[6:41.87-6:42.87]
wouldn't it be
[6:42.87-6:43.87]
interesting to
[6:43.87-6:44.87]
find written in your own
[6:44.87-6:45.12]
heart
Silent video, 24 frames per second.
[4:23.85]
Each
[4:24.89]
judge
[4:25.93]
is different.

---

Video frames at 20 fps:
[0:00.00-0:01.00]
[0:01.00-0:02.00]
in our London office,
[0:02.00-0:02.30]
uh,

* Exercise *
Copy out every line of the data that includes "frames".

* The answer *
Silent video, 24 frames per second.
Video frames at 20 fps:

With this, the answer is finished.